3. I’m into music, just not in the same way as others! Most people I meet like certain genres of music, or certain bands. I like music too, but in a weird way that just screams “Yea, he once played violin, poorly, in school”. I’ll listen to a song from any genre and find the oddest things about it to like (e.g. the way its mixed, the way two instruments happened to sound together). I get the feeling most of my quirky musical likes are accidental by the artists. A good example is the song Eminence Front, by The Who. When the first line of the refrain is sung, the original mix has an error in mixing that causes a wonderful syncopation effect (Sorta like you’re hearing “Eminance Fron-Front”) that I love. Too bad they corrected in other mixes!

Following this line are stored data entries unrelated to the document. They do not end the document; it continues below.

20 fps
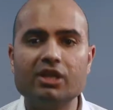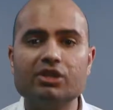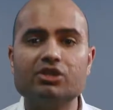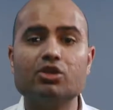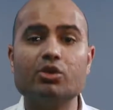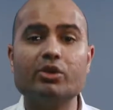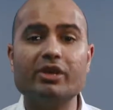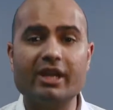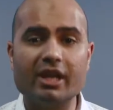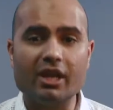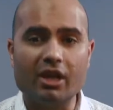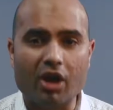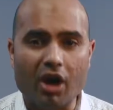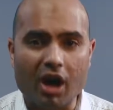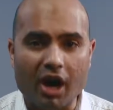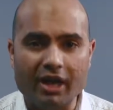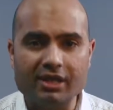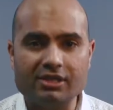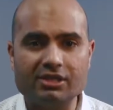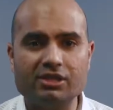so you can
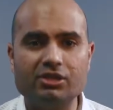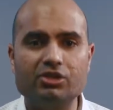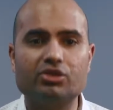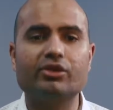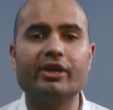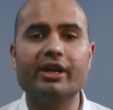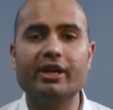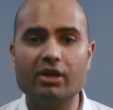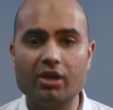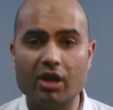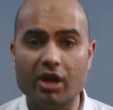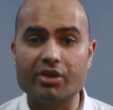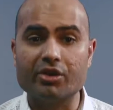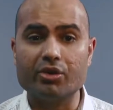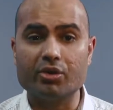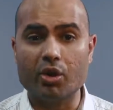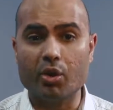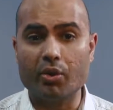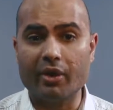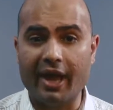concentrate on the
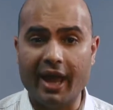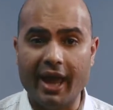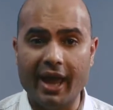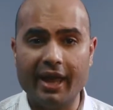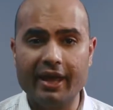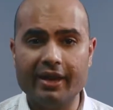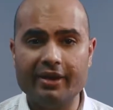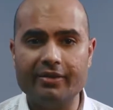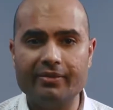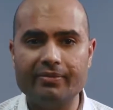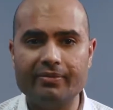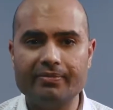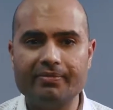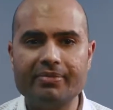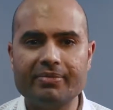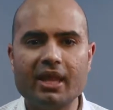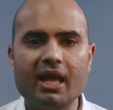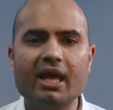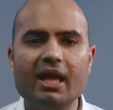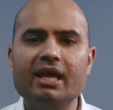road ahead.
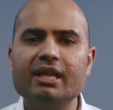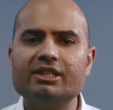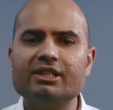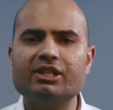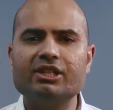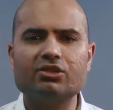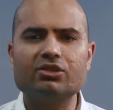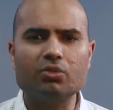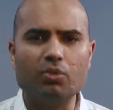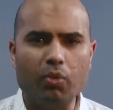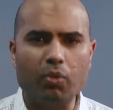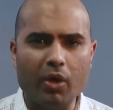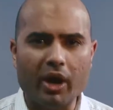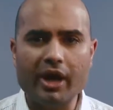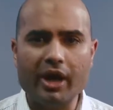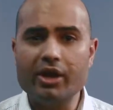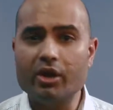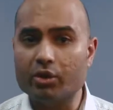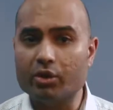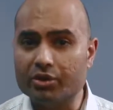Just
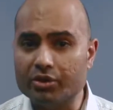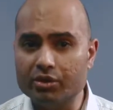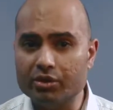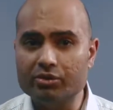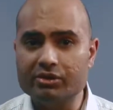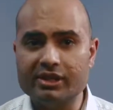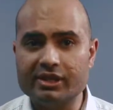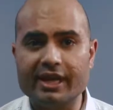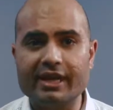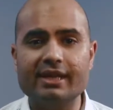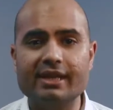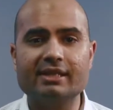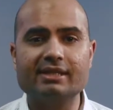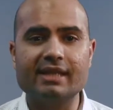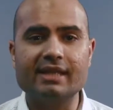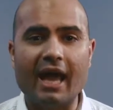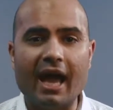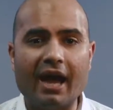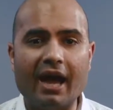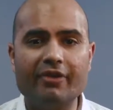1 or 2
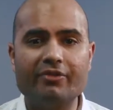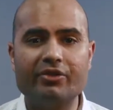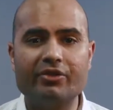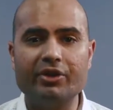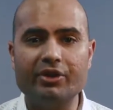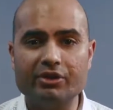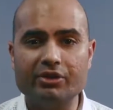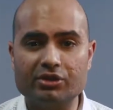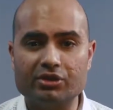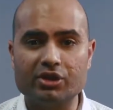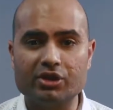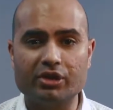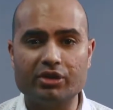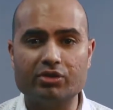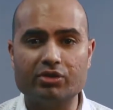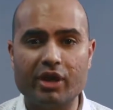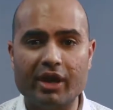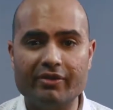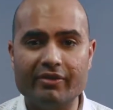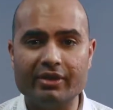seconds after you start
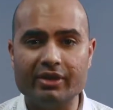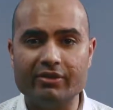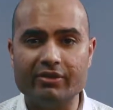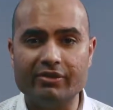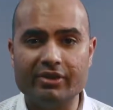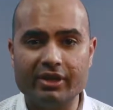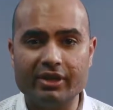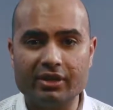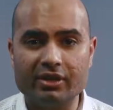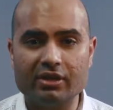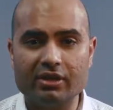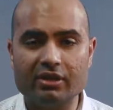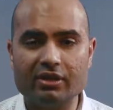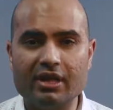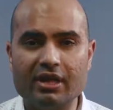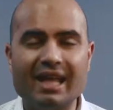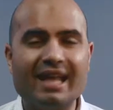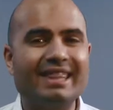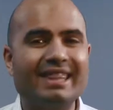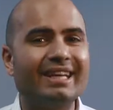driving the vehicle,
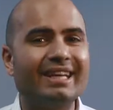the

4. OK, I guess the secret is out in #3 – I have played Violin for a substantial part of my life (4th grade through 11th grade). I was awful at it. Really bad. The kind of bad that keeps you second-to-last-stand of second Violin for 3 years (And I’m convinced this was just because my teacher felt bad for me so she threw some underclassmen behind me). I still pick up my fiddle from time to time (Modern music isn’t too bad to play compared to classical), but not enough for others to notice.

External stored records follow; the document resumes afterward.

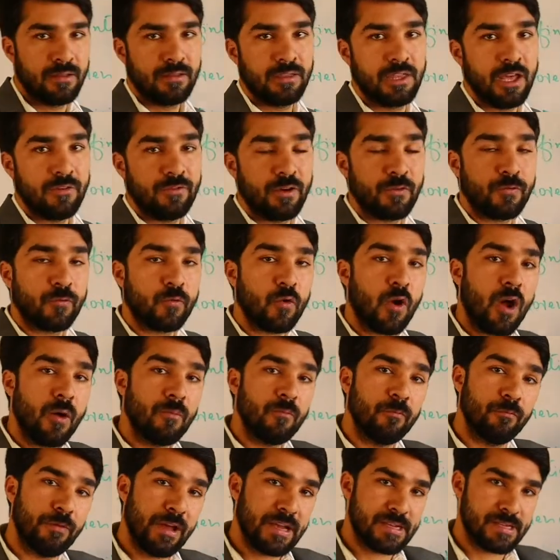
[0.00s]
they were
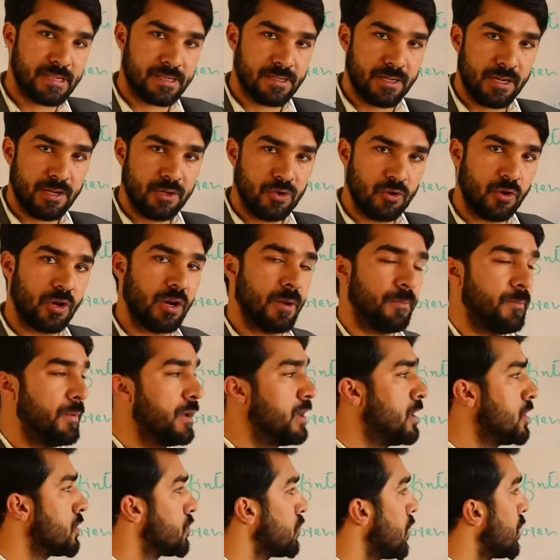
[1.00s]
from Western
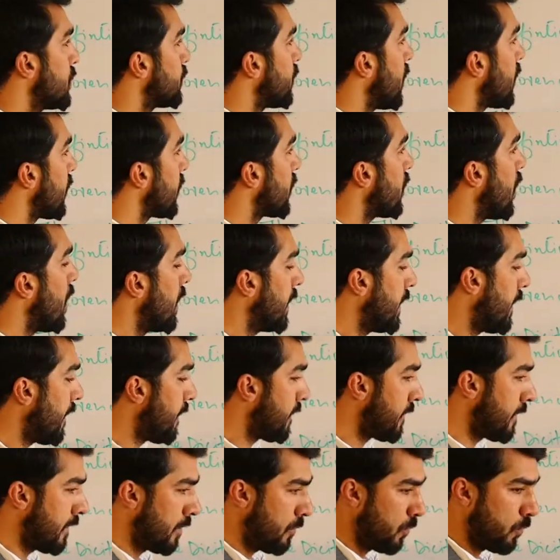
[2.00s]
Europe, so it was called
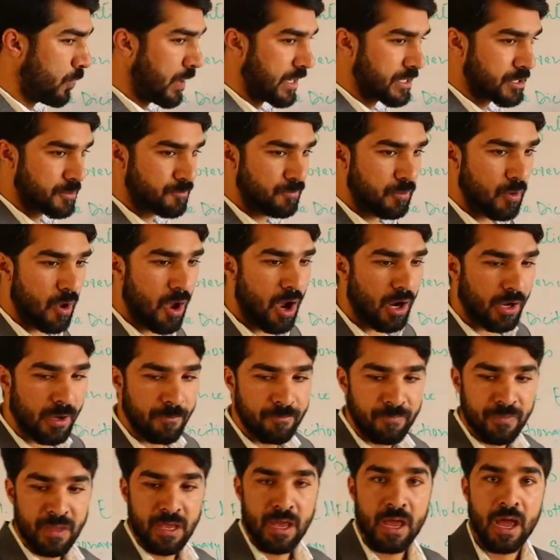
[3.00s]
as West
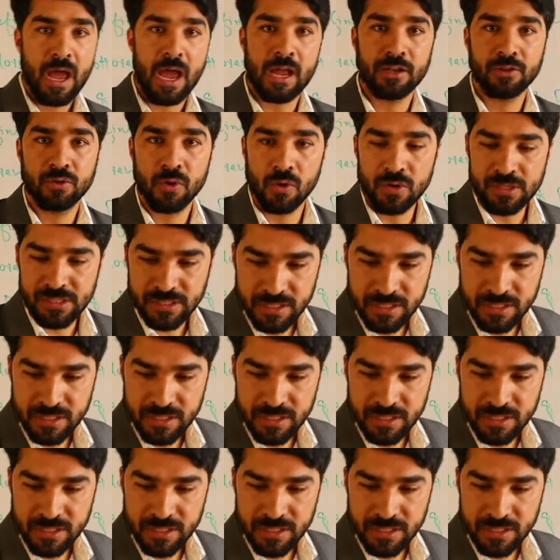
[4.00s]
Bloc. And those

5. And lastly, something that only a few people know about is the fact that I revel in the mundane things in life! It’s the little things that make me very happy. If I can beat a traffic light because I drive the same route and know exactly how fast to accelerate so I beat the light a mile down the road, that makes me happy. If I clean out an old file and move things to archives, that makes me happy. Backups make me happy. And having a kick-ass gel pen that writes well makes me happy. I suppose this is why I’m pretty laid back – I don’t look for an exciting life, just a mundane one with small joys!

OK, enough about me! Now it’s time to tag 5 other people. Since I have a pretty low-traffic blog here (I actually have 2 low-traffic blogs that are syndicated to a low-traffic homepage named after myself…), I guess most of these people will wait 10 months or longer before finally getting around to posting their own questions. And the game of tag will go on and on and on due to mutual procrastination and lack of obscure knowledge!

Here’s my list:

1. Karey Westfall (My Wife). She’s had a WordPress blog at now for a few years and NEVER written in it. Lets see if this gives her the impetus to start! She and I do have a pretty good cookbook over there though…

2. Jason Dunn (From Thoughts Media). I’ve recently started regularly checking out Jason’s personal blog (With a kick-ass theme created by Darius Wey) and figure he doesn’t have enough to do in his life so I thought I’d add this tag game to his list ().

3. Vijay, from XDA-Developers and his own site, He’s coded a half-dozen and more pretty useful little programs for Pocket PC and shares his knowledge over on XDA-Developers forum to a great degree. Plus, I’d love to know 5 little-known facts about him!

4. Ed Hansberry from Pocket PC Thoughts. Ed is the resident voice of sarcasm and wit at PPCT, and his K-JAMMING blog could really use an updating. So Tag – you’re it Ed!

5. Hal Goldstein, THE main man at Smartphone & Pocket PC Magazine! Another person whom I’m sure has Way too much freetime and would love to fill out this tag game! Hal works pretty hard (as does the rest of the Magazine team) to put together a quality product I’m proud to read and contribute to.

So there you have it. I’ve completed my tag, and tagged 5 others. Now they’ll find out when they invariably google their own names (Come on, we all do it) or hear about it from someone, and perhaps they’ll post a comment here letting me know they’ve decided to keep the tagging game alive!